Há muitas décadas os romeiros a caminho do santuário vencem a pé centenas de quilômetros. Estava na hora de embarcarem num trem-bala, veloz como tantos e mais chique que todos. Para escolher o melhor, Dilma examinou pessoalmente produtos fabricados na Itália e na Alemanha. Nunca revelou por quais motivos preferiu o modelo italiano, e solicitou ao fabricante uma proposta detalhada. Dilma não voltou a visitá-lo. Nem pagou a quantia combinada ao fazer a encomenda.

Em 2014, quando Dilma confessou que o trem-bala deixara de figurar entre as prioridades do governo, não houve choradeira. Nem havia motivos para tanto: o enterro aparente da ideia de jerico não incluiu a estatal inventada para cuidar exclusivamente das obras. A sobrevivência da Empresa de Transporte Ferroviário de Alta Velocidade S.A., a ETAV, subordinada ao Ministério dos Transportes, transformou a maravilha ferroviária semimorta na única alma penada com direito a sede própria e funcionários pagos para devolver-lhe a saúde assim que surgisse alguma chance.

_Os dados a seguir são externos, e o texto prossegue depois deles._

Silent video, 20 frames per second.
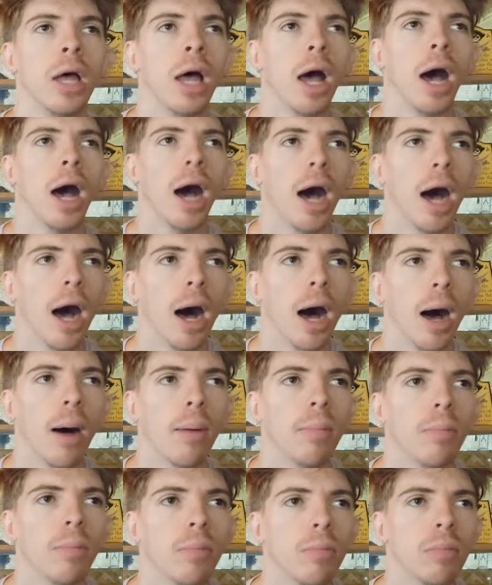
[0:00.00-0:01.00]

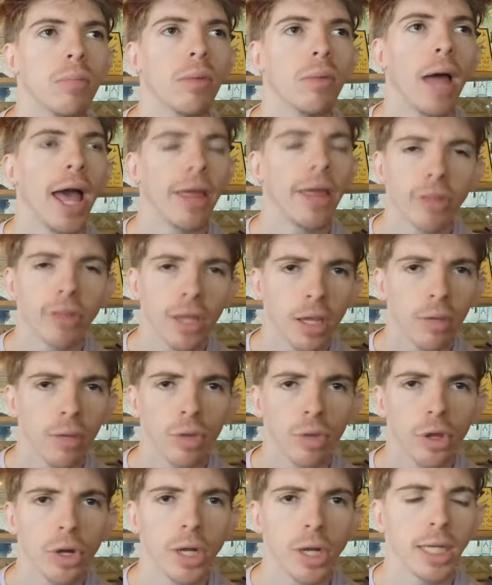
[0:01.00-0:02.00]
um, ethnic
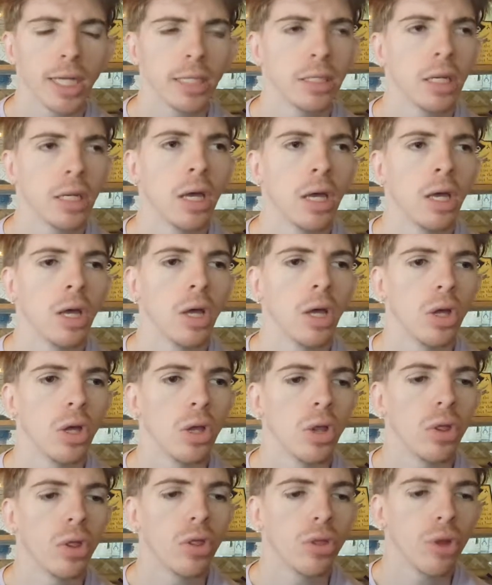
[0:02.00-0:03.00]
communities,
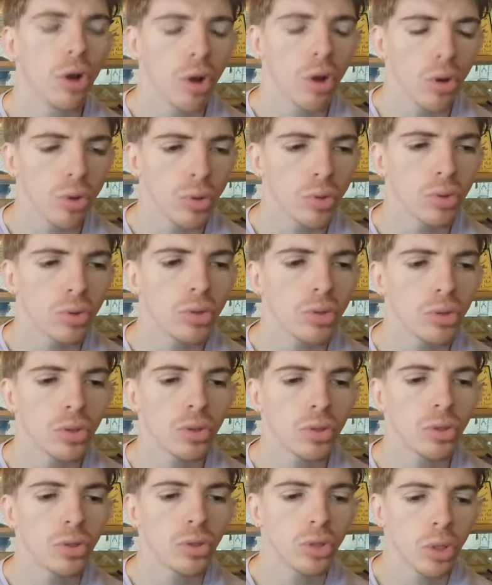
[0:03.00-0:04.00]

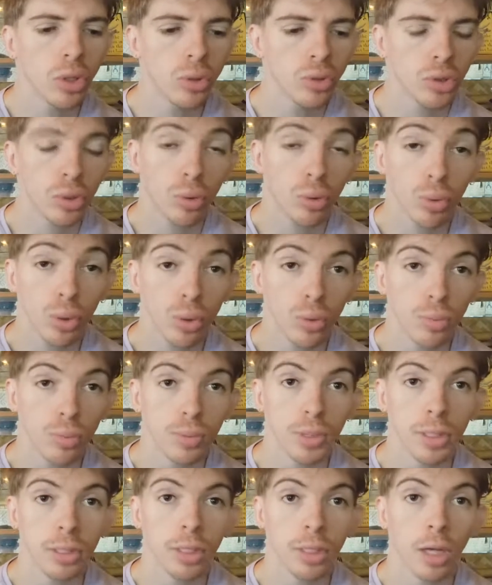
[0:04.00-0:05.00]
those those
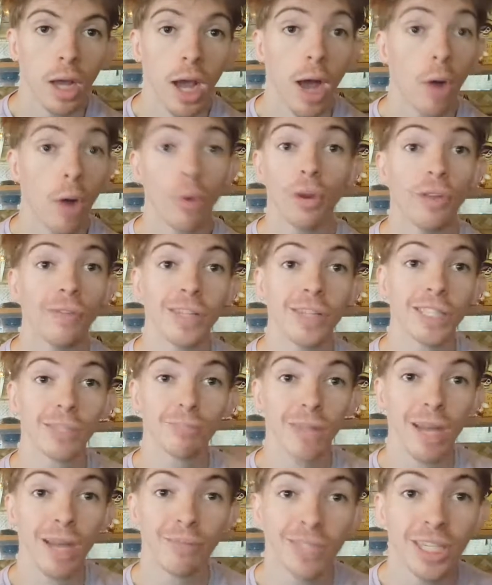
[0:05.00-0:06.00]
groups, uh, or even
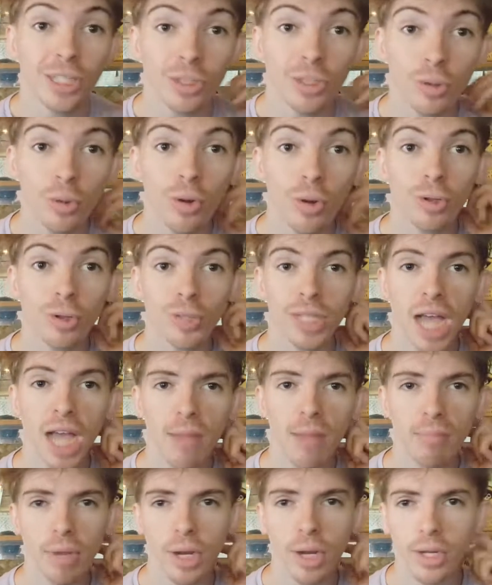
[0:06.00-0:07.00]
sometimes historical
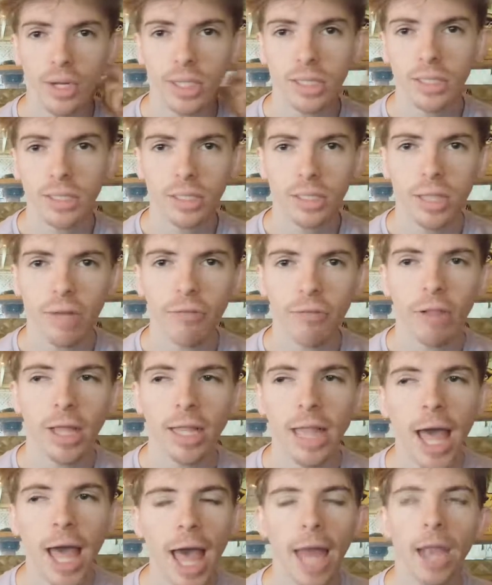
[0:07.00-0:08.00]
time periods and stuff like
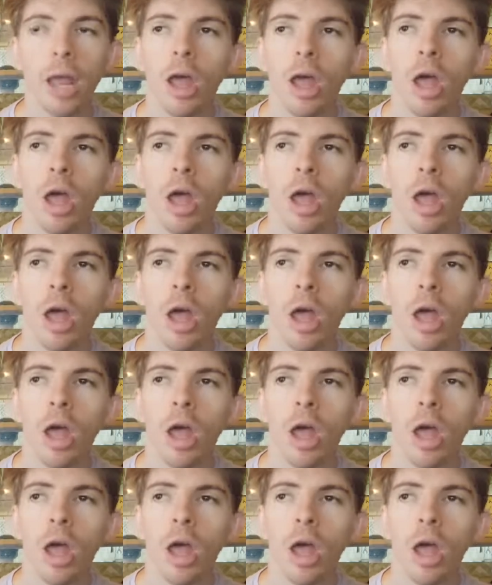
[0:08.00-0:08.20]
that,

Nos últimos nove anos, a ETAV mudou duas vezes de nome. Em 2017, chamava-se Empresa de Planejamento e Logística (EPL), empregava 143 funcionários e consumia R$ 99 milhões anuais. Depois virou Infra S.A., e até agora não deu um pio sobre a Deliberação nº 47 divulgada no fim de fevereiro pela Agência Nacional de Transportes Terrestres, que outorgou à empresa TAV Brasil, constituída há um ano com capital de R$ 100 mil, autorização para “a construção e exploração de estrada de ferro entre São Paulo e o Rio de Janeiro pelo prazo de 99 anos”. Tradução em língua de gente: Lula quer de novo um trem-bala. Faltam dinheiro, projeto, cálculos financeiros, vagões e locomotivas. Mas sobra arrogância. E sempre sobrarão empresários sedentos de verbas federais.

Mesmo vereadores de grotão sabem que essa onerosa modernidade costuma coroar a montagem de uma ampla e eficaz malha ferroviária. Os governos do PT enxergam no trem-bala o começo da reconstrução de uma rede devastada pela incompetência, pela estupidez e pela ladroagem. Lula continua a achar que o Brasil tem tudo para matar de constrangimento o maquinista do trem-bala chinês. Nenhuma surpresa. Ele também acha que Napoleão invadiu a China.